[Records contained in a dataset]
== Segment start ==

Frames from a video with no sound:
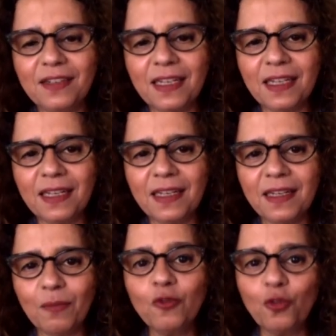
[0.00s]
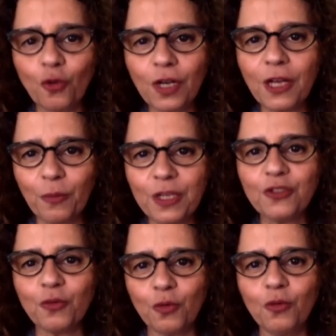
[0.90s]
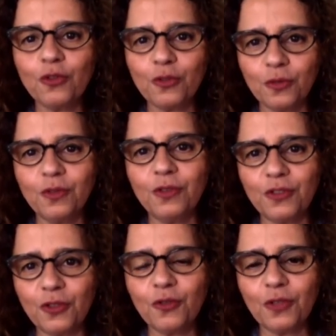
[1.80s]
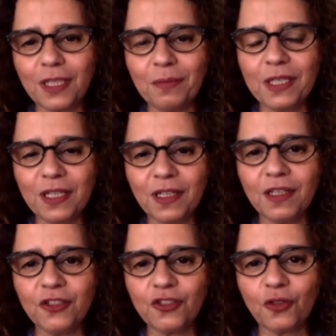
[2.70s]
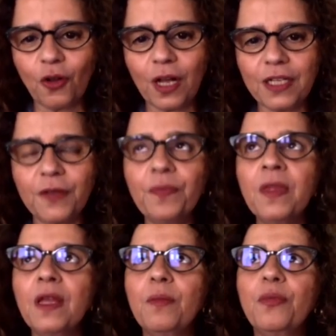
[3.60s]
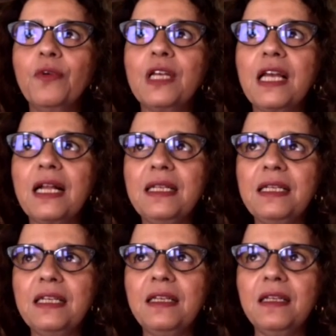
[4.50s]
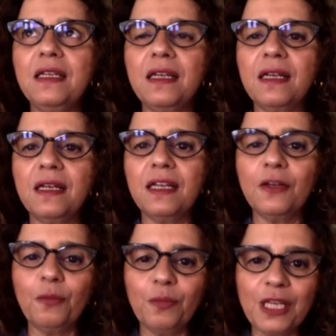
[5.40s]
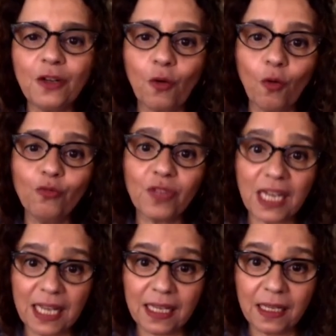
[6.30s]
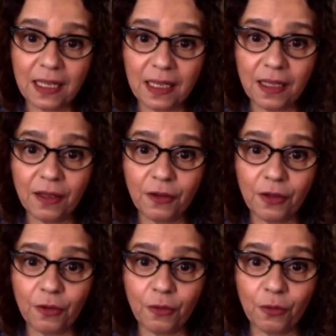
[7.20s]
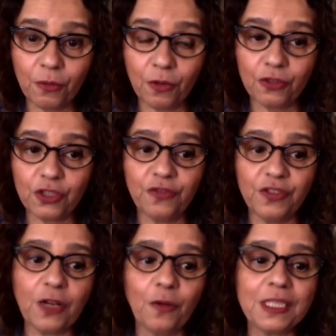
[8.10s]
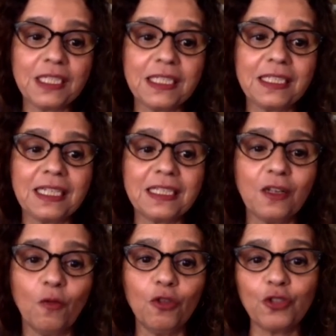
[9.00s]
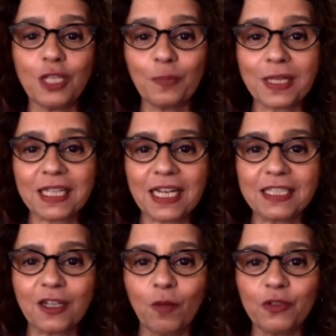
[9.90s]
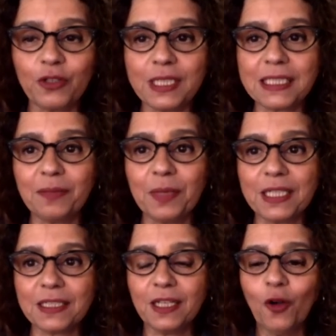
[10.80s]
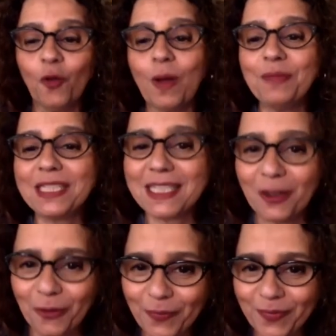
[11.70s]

é, mudou realmente o curso de toda a minha história, porque ali é, eu me encontrei. Eu, é, eu, eu tive realmente a sensação, hoje olhando para trás, é como se eu recebesse uma missão.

== Segment end ==

Exclude all images, then retype the records above without alteration.

Frames from a video with no sound:
[0.00s]
[0.90s]
[1.80s]
[2.70s]
[3.60s]
[4.50s]
[5.40s]
[6.30s]
[7.20s]
[8.10s]
[9.00s]
[9.90s]
[10.80s]
[11.70s]

é, mudou realmente o curso de toda a minha história, porque ali é, eu me encontrei. Eu, é, eu, eu tive realmente a sensação, hoje olhando para trás, é como se eu recebesse uma missão.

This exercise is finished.